Unhandled exception should still be printed to the Console
Setting up this module hides errors from the Chrome console. This is not good for debugging
I'm on the fence about this one, while its nice to see the errors, in local development the package should be not initialized. In your live environment, there's little benefit in the users of the application to see the errors, and as a developer you can see all of the errors in the stackdriver dashboard.
Thoughts @steren ?
That's a good point that in local dev, it's better to not initialize the module.
I still wonder if in a scenario of troubleshooting a customer issue, it's convenient to ask the customer: "open the Chrome console, is there any errors there?".
Very good point!
I would definitely agree with @steren in this case, but it should be an option which could be turned off in config if someone would still want to run logging silently.
You should not break default browser behaviour. Sometimes one need to check by himself that is an error somewhere without access to stackdriver. How could he know that this script is running and errors are suppresed? It can lead to many problems.
For those who needs fix for this, just change return value of this function in source code from true to false: window.onerror = function(message, source, lineno, colno, error) { if(error){ that.report(error); } oldErrorHandler(message, source, lineno, colno, error); return true; };
Line 74 in current version
and then rebuild (npm run dist).
What about just make this configurable?
another possible workaround:
import StackdriverErrorReporter from "stackdriver-errors-js";
const errorReporter = new StackdriverErrorReporter();
function startReportingUnhanldedErrors() {
// 1. report errors to stackdriver
errorReporter.start(YOUR_CONFIG);
const stackdriverErrorHandler = window.onerror;
window.onerror = () => {
stackdriverErrorHandler(...arguments);
// 2. log errors to the console (default browser behavior)
return false;
};
}
the bad thing is that StackDriver automatically makes the decision for you, violating Inversion of Control. It could be especially bad when there are other handlers that monitor the console (Winston, for example)
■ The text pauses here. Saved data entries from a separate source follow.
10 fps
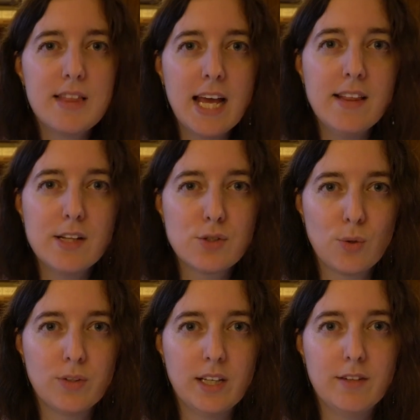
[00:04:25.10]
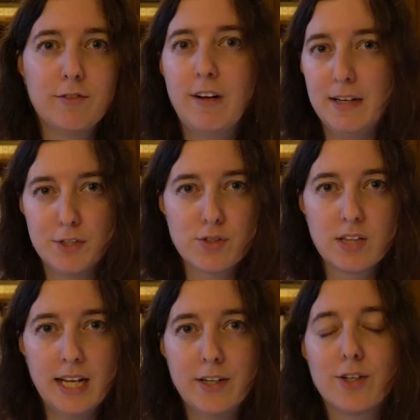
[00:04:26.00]
They then sold it 5 years
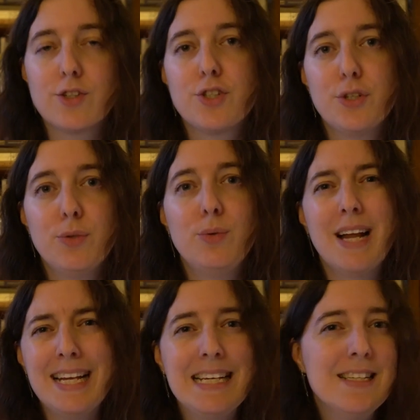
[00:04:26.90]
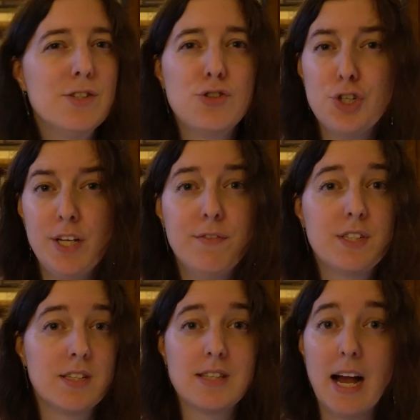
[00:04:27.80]
later to Nike's
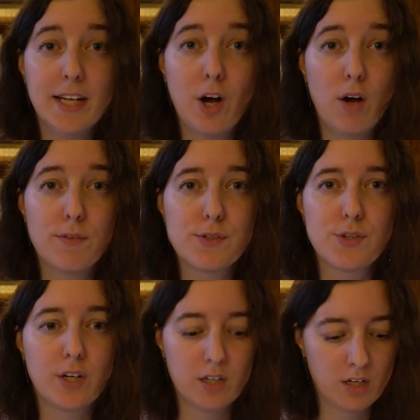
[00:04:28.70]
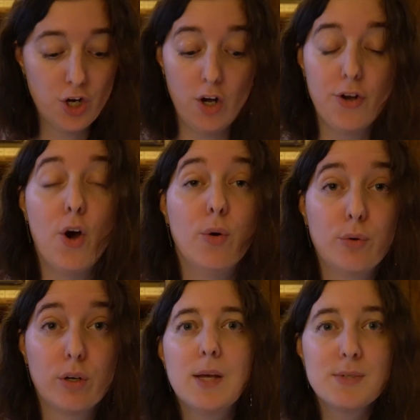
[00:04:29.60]
chief design officer, John
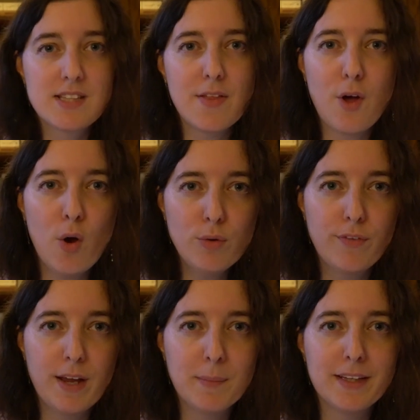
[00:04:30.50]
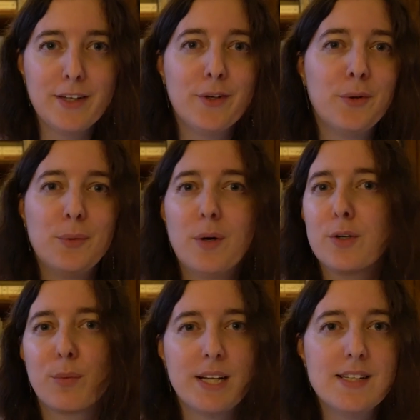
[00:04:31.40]
Hoke. It was then the Hoke family who
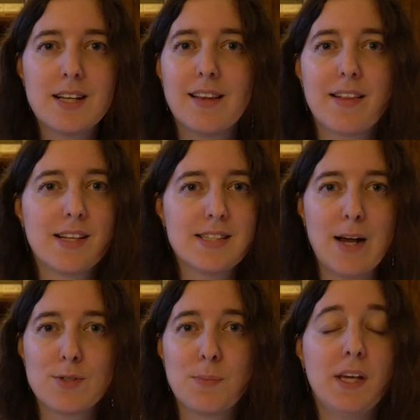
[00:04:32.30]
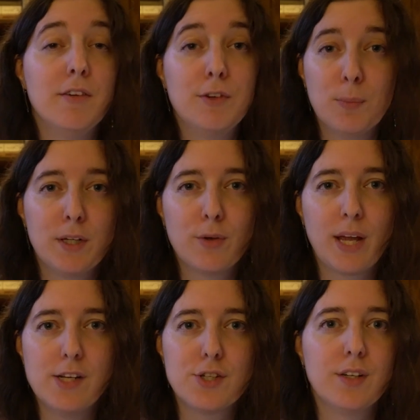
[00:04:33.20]
agreed to let this house be a filming
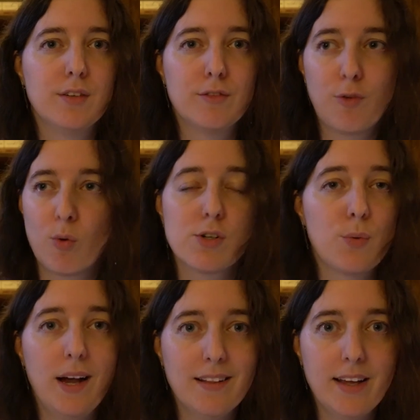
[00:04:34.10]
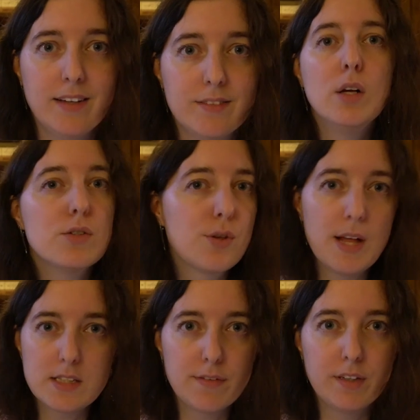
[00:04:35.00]
location for Twilight. So
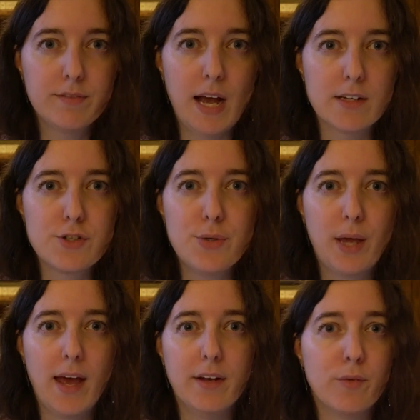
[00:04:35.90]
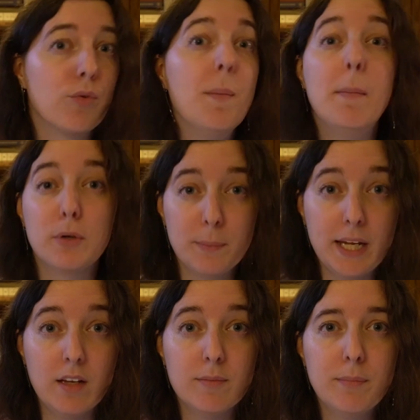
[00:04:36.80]
that's a fun fact you can remember
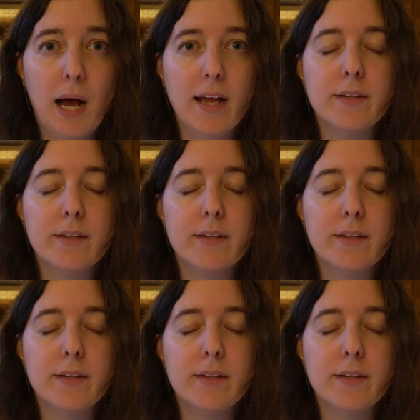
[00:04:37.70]
me by.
should be disabled by default, or configurable.
@oshalygin, @steren
- A lot of small companies, don't have strict QA, and they ship products with bugs and fix bugs on production (hello, can you send the screenshot of the console ?). In this case, Whenever something is not working, we can't go to stackdriver and refresh the screen every few seconds to see any new error is captured.
- Other error-capturing (ex: sentry) libraries do print unhandled errors on the console. That's what console is for.
- In local development, I was running this library, with disabled = true, in this mode also errors are swallowed (errors not printed, errors not sent to the server).